Metric Collection Strategies¶

Overview¶

This document explains the different strategies used for collecting metrics efficiently while respecting API limits and data freshness requirements.

Update Tiers¶

FAST Tier (60 seconds)¶

Purpose: Real-time or near real-time metrics that change frequently.

Metrics: - MT sensor readings (temperature, humidity, CO2, etc.) - Environmental conditions that need quick alerting

Strategy:

@register_collector(UpdateTier.FAST)
class MTSensorCollector(MetricCollector):
    """Collects frequently-changing sensor data."""

Rationale: - Sensor data can trigger alerts (e.g., temperature threshold) - 60s aligns with typical monitoring dashboards - API can handle this frequency for sensor endpoints

MEDIUM Tier (300 seconds / 5 minutes)¶

Purpose: Operational metrics aligned with Meraki's data aggregation.

Metrics: - Device status and availability - Client counts and usage - Network health metrics - Wireless performance data - Alert states

Strategy:

@register_collector(UpdateTier.MEDIUM)
class DeviceCollector(MetricCollector):
    """Collects device operational metrics."""

Rationale: - Meraki aggregates data in 5-minute windows - Balances freshness with API efficiency - Most operational decisions work with 5-minute granularity

SLOW Tier (900 seconds / 15 minutes)¶

Purpose: Configuration and slowly-changing administrative data.

Metrics: - License information - Configuration change tracking - API usage statistics - Organization settings

Strategy:

@register_collector(UpdateTier.SLOW)
class ConfigCollector(MetricCollector):
    """Collects configuration metrics."""

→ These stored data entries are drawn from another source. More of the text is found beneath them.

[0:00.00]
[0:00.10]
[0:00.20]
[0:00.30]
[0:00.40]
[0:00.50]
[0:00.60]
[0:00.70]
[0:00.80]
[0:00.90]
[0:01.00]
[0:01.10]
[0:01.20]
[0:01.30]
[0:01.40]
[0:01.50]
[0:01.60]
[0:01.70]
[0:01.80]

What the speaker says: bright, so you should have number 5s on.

Rationale: - Configuration rarely changes - Reduces unnecessary API calls - Still fresh enough for compliance monitoring

Collection Patterns¶

1. Batch Collection Pattern¶

Used when collecting metrics for multiple items of the same type.

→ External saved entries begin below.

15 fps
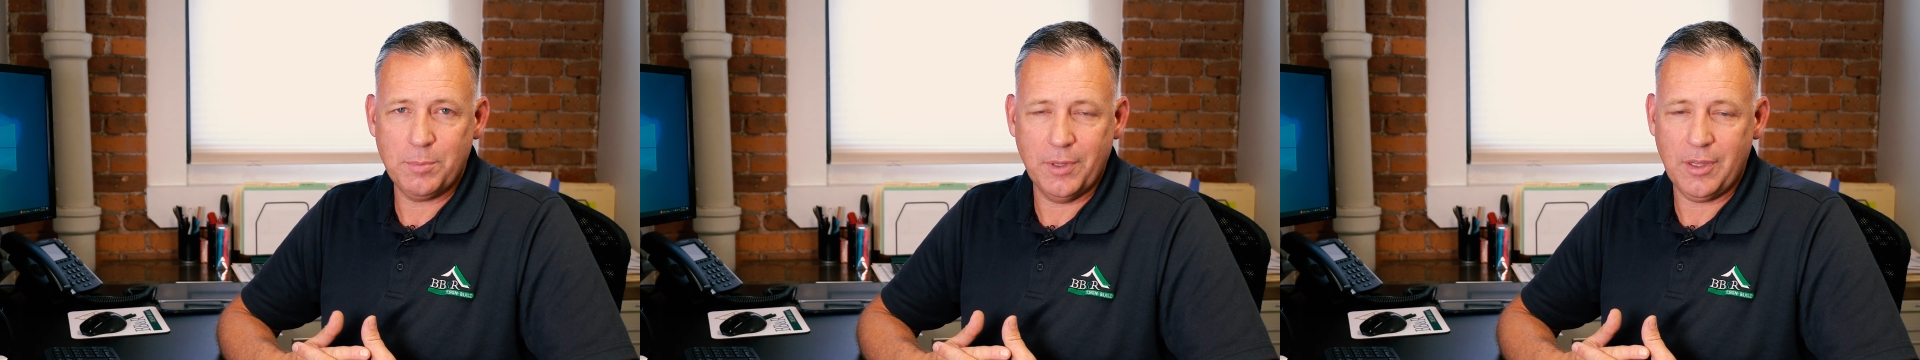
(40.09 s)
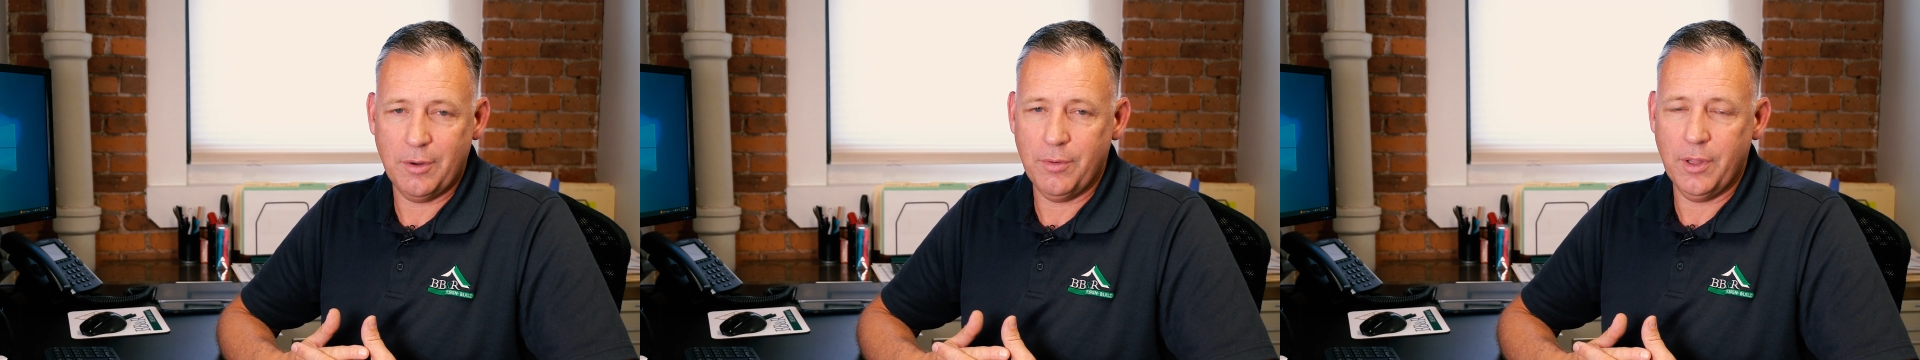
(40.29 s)

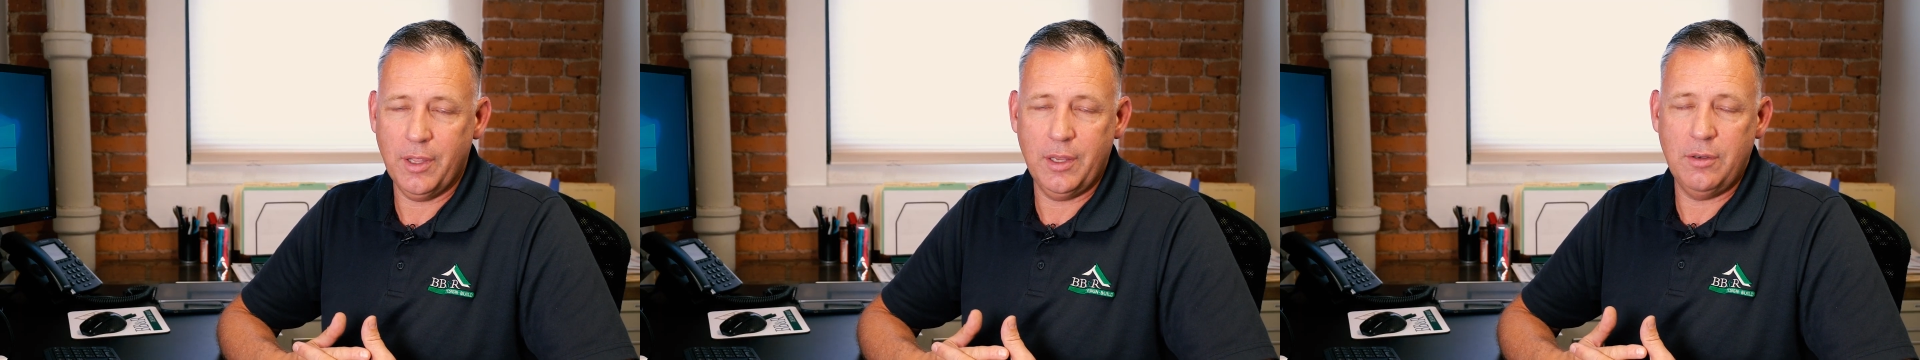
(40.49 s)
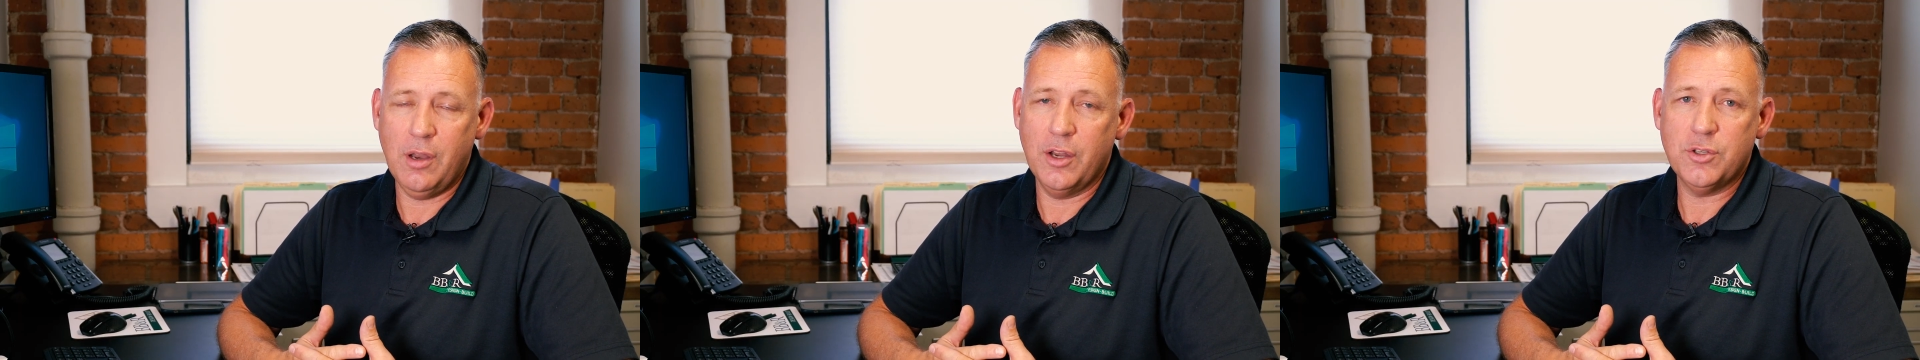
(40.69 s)
but they're
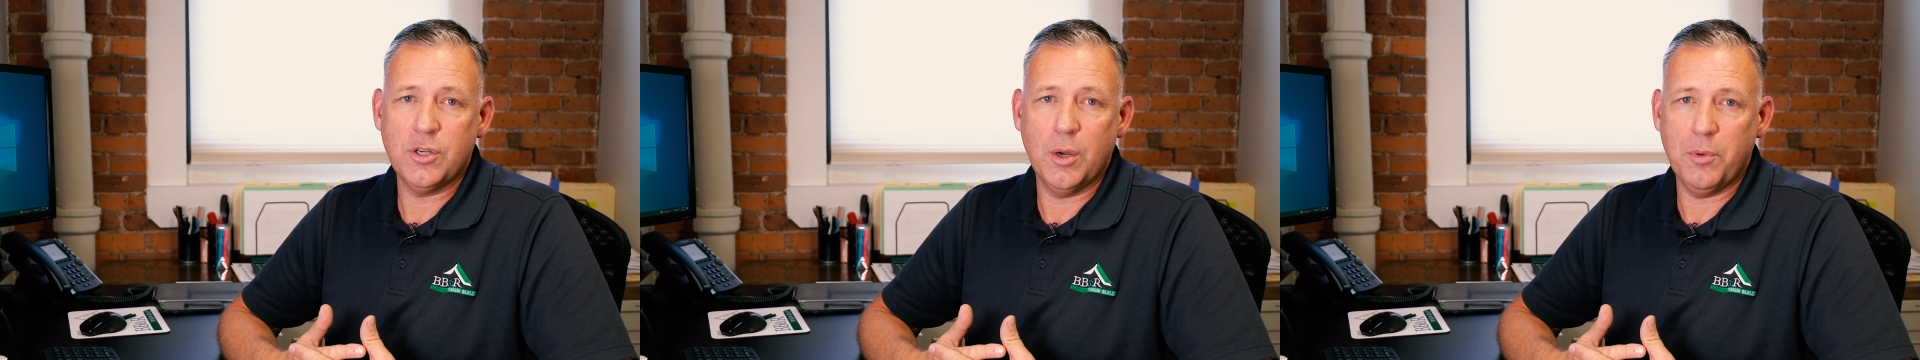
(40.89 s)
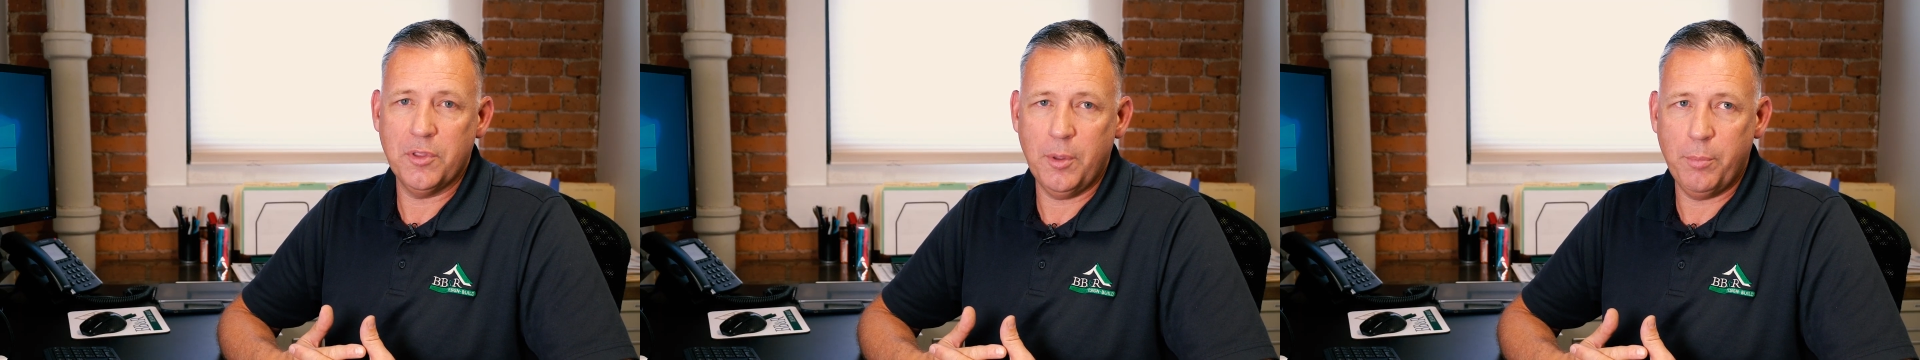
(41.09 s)
really not
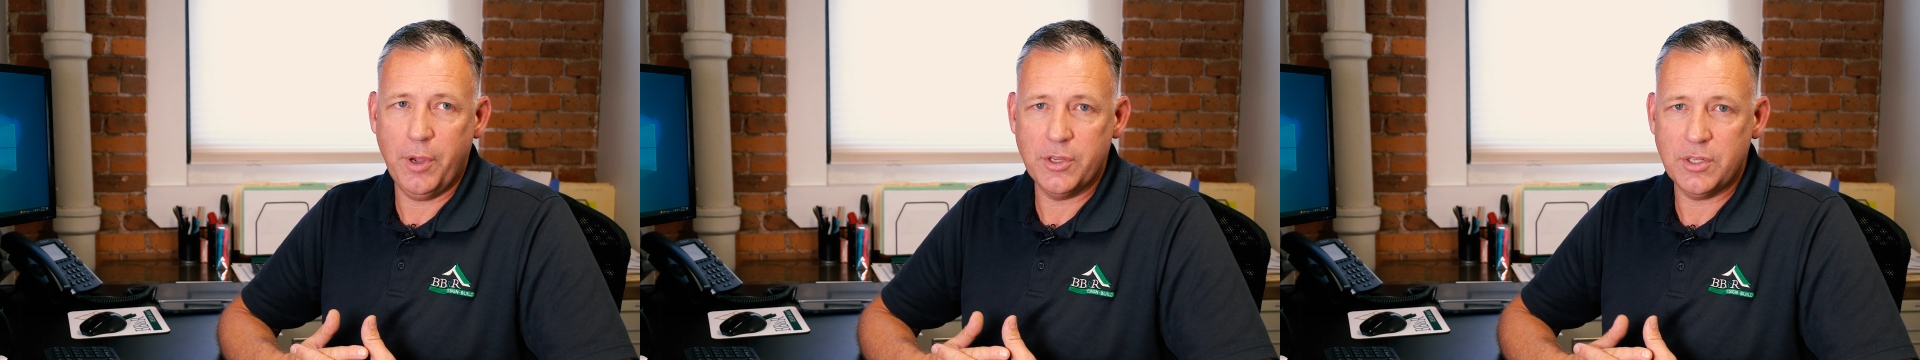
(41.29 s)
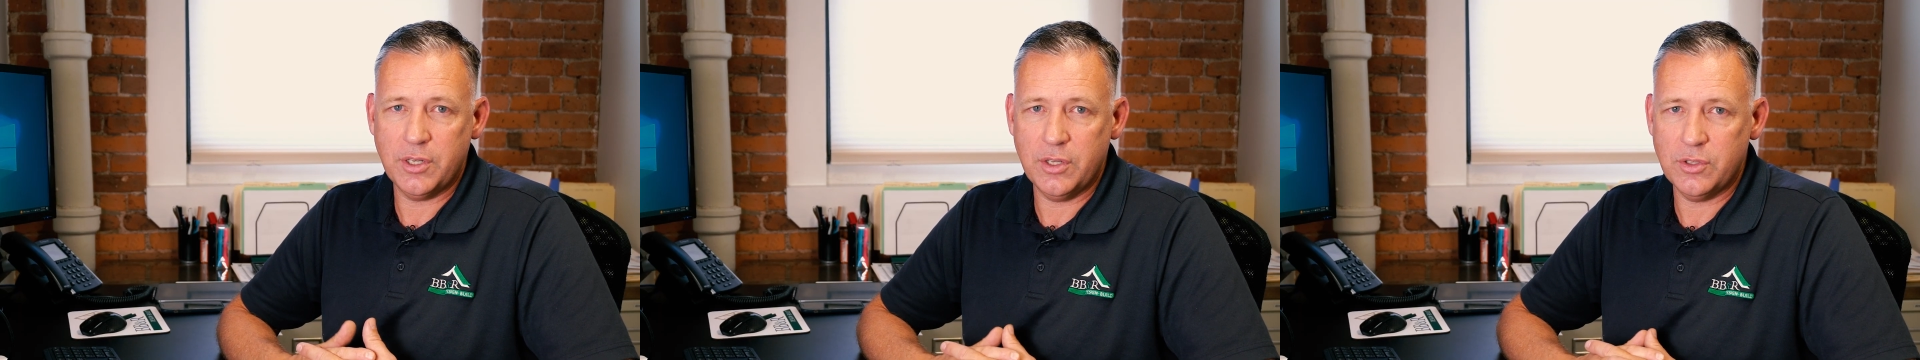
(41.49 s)
sure what the
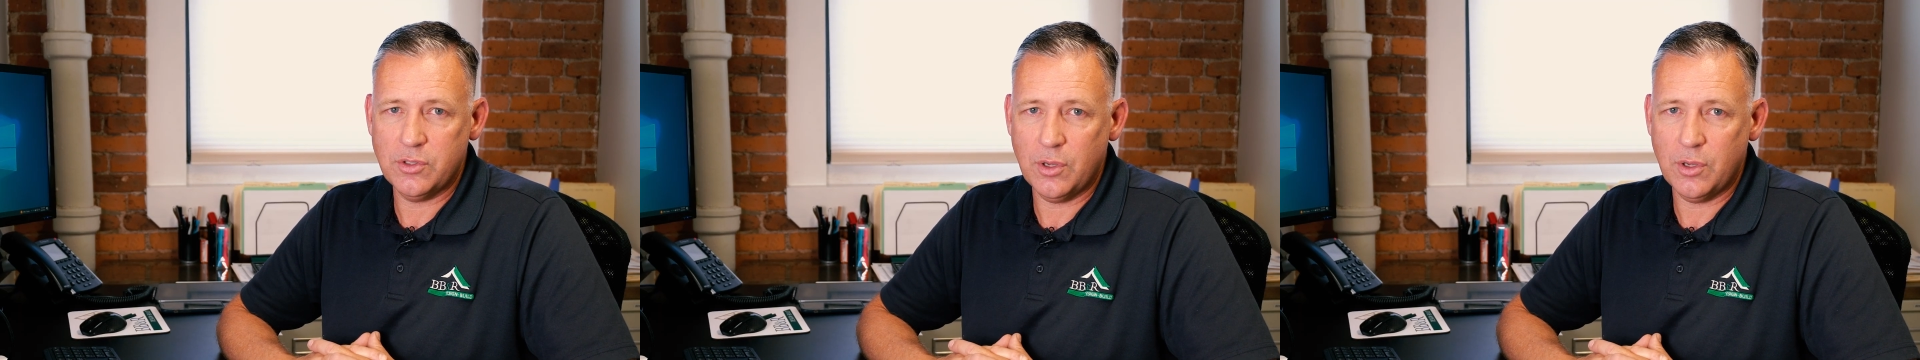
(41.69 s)
budget is.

async def _collect_impl(self) -> None:
    """Batch collection example."""
    organizations = await self._fetch_organizations()

    # Process in batches to avoid overwhelming API
    for i in range(0, len(devices), self.settings.api.batch_size):
        batch = devices[i:i + self.settings.api.batch_size]

        # Process batch concurrently
        async with ManagedTaskGroup("device_batch") as group:
            for device in batch:
                await group.create_task(
                    self._collect_device_metrics(device)
                )

        # Delay between batches
        if i + self.settings.api.batch_size < len(devices):
            await asyncio.sleep(self.settings.api.batch_delay)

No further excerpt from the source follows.